__What the task requires__
An exact repetition of the data below, without images, is the expected answer.

### Dataset records

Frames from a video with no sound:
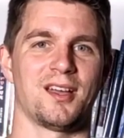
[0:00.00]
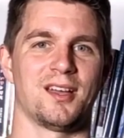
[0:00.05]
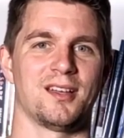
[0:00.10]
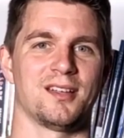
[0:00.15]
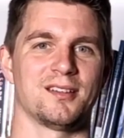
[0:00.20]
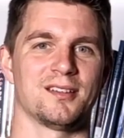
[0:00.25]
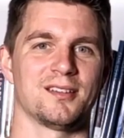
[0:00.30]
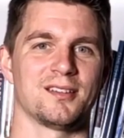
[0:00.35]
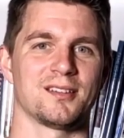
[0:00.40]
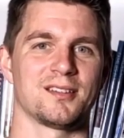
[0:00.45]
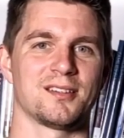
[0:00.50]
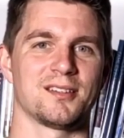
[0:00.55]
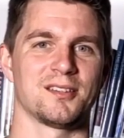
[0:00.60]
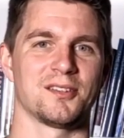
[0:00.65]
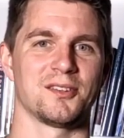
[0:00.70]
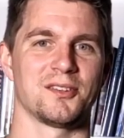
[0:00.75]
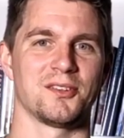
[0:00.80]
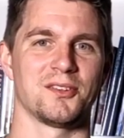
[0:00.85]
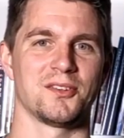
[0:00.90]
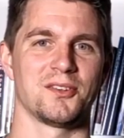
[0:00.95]
And
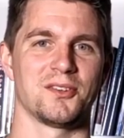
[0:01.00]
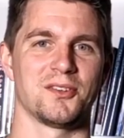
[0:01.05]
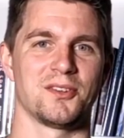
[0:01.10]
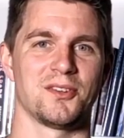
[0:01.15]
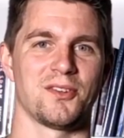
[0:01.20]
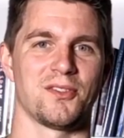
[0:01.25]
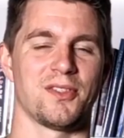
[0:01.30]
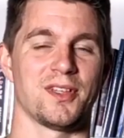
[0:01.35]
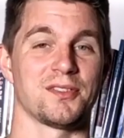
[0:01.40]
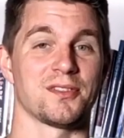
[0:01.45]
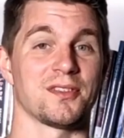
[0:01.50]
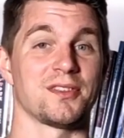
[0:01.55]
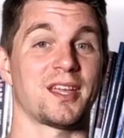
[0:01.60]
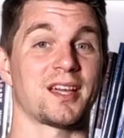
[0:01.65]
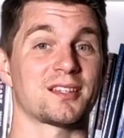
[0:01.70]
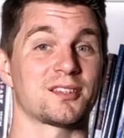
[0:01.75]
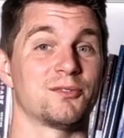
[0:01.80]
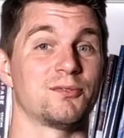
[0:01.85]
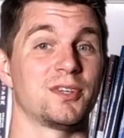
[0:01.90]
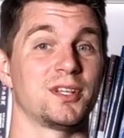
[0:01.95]
then the
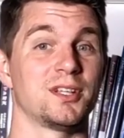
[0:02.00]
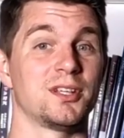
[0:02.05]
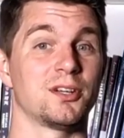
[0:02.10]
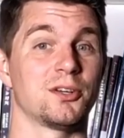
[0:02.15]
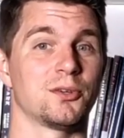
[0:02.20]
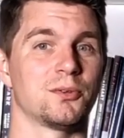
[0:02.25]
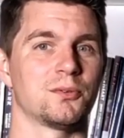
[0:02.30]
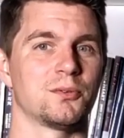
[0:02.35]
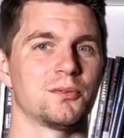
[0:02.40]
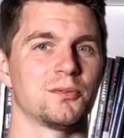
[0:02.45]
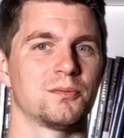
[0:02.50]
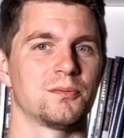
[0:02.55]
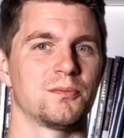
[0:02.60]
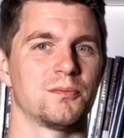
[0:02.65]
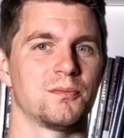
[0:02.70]
next video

######

__Response below__
Frames from a video with no sound:
[0:00.00]
[0:00.05]
[0:00.10]
[0:00.15]
[0:00.20]
[0:00.25]
[0:00.30]
[0:00.35]
[0:00.40]
[0:00.45]
[0:00.50]
[0:00.55]
[0:00.60]
[0:00.65]
[0:00.70]
[0:00.75]
[0:00.80]
[0:00.85]
[0:00.90]
[0:00.95]
And
[0:01.00]
[0:01.05]
[0:01.10]
[0:01.15]
[0:01.20]
[0:01.25]
[0:01.30]
[0:01.35]
[0:01.40]
[0:01.45]
[0:01.50]
[0:01.55]
[0:01.60]
[0:01.65]
[0:01.70]
[0:01.75]
[0:01.80]
[0:01.85]
[0:01.90]
[0:01.95]
then the
[0:02.00]
[0:02.05]
[0:02.10]
[0:02.15]
[0:02.20]
[0:02.25]
[0:02.30]
[0:02.35]
[0:02.40]
[0:02.45]
[0:02.50]
[0:02.55]
[0:02.60]
[0:02.65]
[0:02.70]
next video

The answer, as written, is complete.